9. The method of claim 7, wherein the molecular targeted therapy comprises administration of one or more of sunitinib; lapatinib; pazopanib; temsirolimus; everolimus; bevacizumab (optionally in combination with interferon); lenvatinib (optionally in combination with everolimus); nivolumab; cabozantinib; sorafenib; and axitinib.

10. The method of claim 7, wherein the chemotherapy comprises administration of one or more of Floxuridine (5-fluoro 2′-deoxyuridine [FUDR]), 5-fluorouracil (5-FU), vinblastine, paclitaxel (Taxol), carboplatin, ifosfamide, gemcitabine, and anthracycline (doxorubicin).

11. The method of claim 3, further comprising analyzing the sample to determine levels of one or more of RHCG, EMP1, LOC102724761, SH3D19, and CDK14, and optionally one or more of IFRD1, CEACAM1, SPINK5, PTCRA, and OR1C1, and optionally one or more of S100A13, COQ6, AKAP7, BRDT, and ZNF578.

12. The method of claim 3, further comprising:

calculating a score based on the levels of the transcripts in the sample; and

treating the renal cancer based on the score.

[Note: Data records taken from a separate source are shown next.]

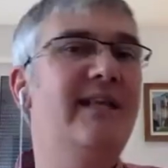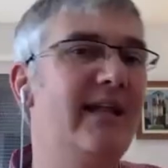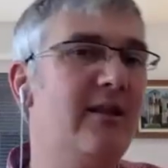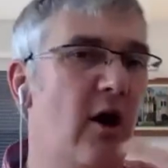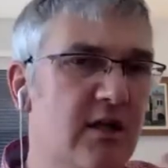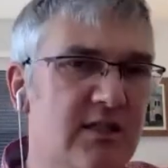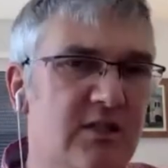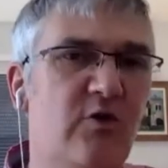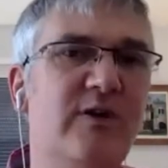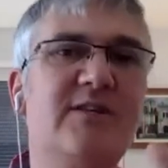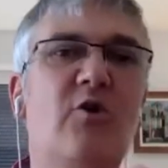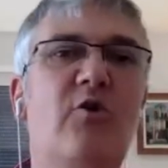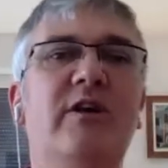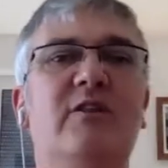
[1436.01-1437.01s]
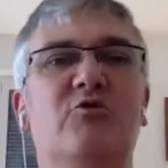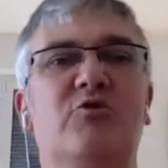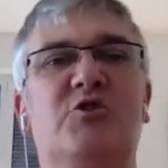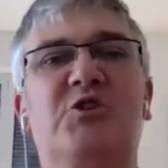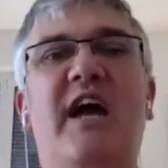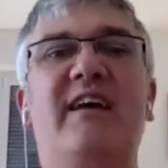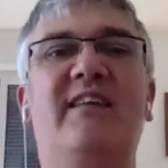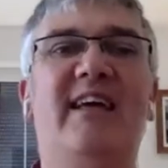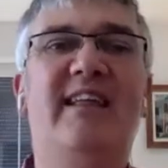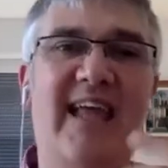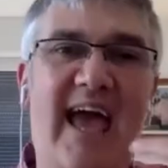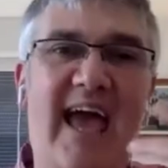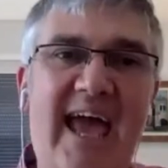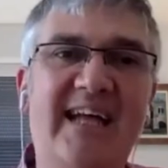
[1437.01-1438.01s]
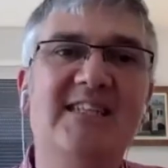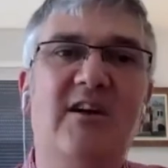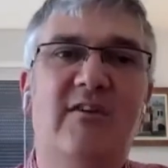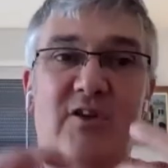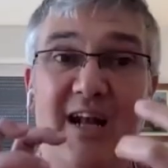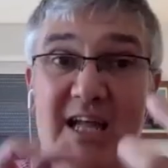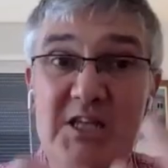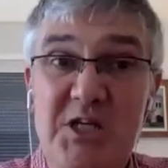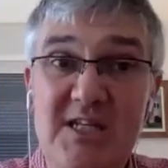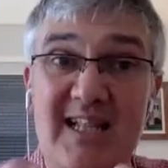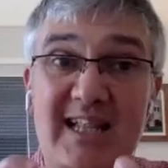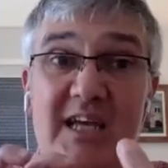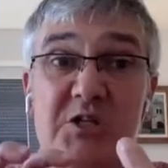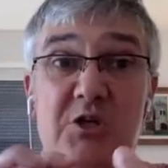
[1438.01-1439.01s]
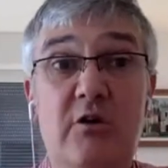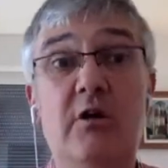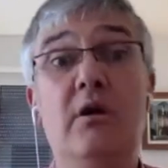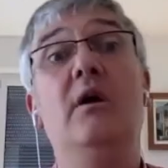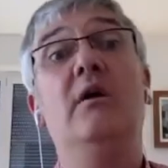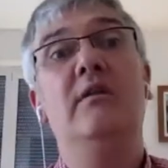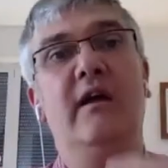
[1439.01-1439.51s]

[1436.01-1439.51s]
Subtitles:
that also is going to strengthen the hands of the legislature,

13. The method of claim 12, wherein calculating a score comprises using a Random Forest Approach to discriminate between the probability that a sample is normal kidney tissue, non-recurrent kidney tumor or recurrent kidney tumor based on the levels of MAX, MTIF3, RRP1, BUD31, and KLK2.

14. The method of claim 5, wherein the method comprises determining levels of transcripts of MAX, MTIF3, RRP1, BUD31, KLK2, RHCG, EMP1, LOC102724761, SH3D19, CDK14, IFRD1, CEACAM1, SPINK5, PTCRA, OR1C1, S100A13, COQ6, AKAP7, BRDT, and ZNF578, and calculating a score based on the levels of the transcripts.

15. The method of claim 14, comprising using a Random Forest Approach to discriminate between the probability that a sample is normal kidney tissue, non-recurrent kidney tumor or recurrent kidney tumor based on the levels of the transcripts.

16. The method of claim 12, wherein the method comprises determining levels of transcripts of MAX, MTIF3, RRP1, BUD31, KLK2, RHCG, EMP1, LOC102724761, SH3D19, CDK14, IFRD1, CEACAM1, SPINK5, PTCRA, OR1C1, S100A13, COQ6, AKAP7, BRDT, and ZNF578, and calculating a score based on the levels of the transcripts.

17. The method of claim 16, comprising using a Random Forest Approach to discriminate between the probability that a sample is normal kidney tissue, non-recurrent kidney tumor or recurrent kidney tumor based on the levels of the transcripts.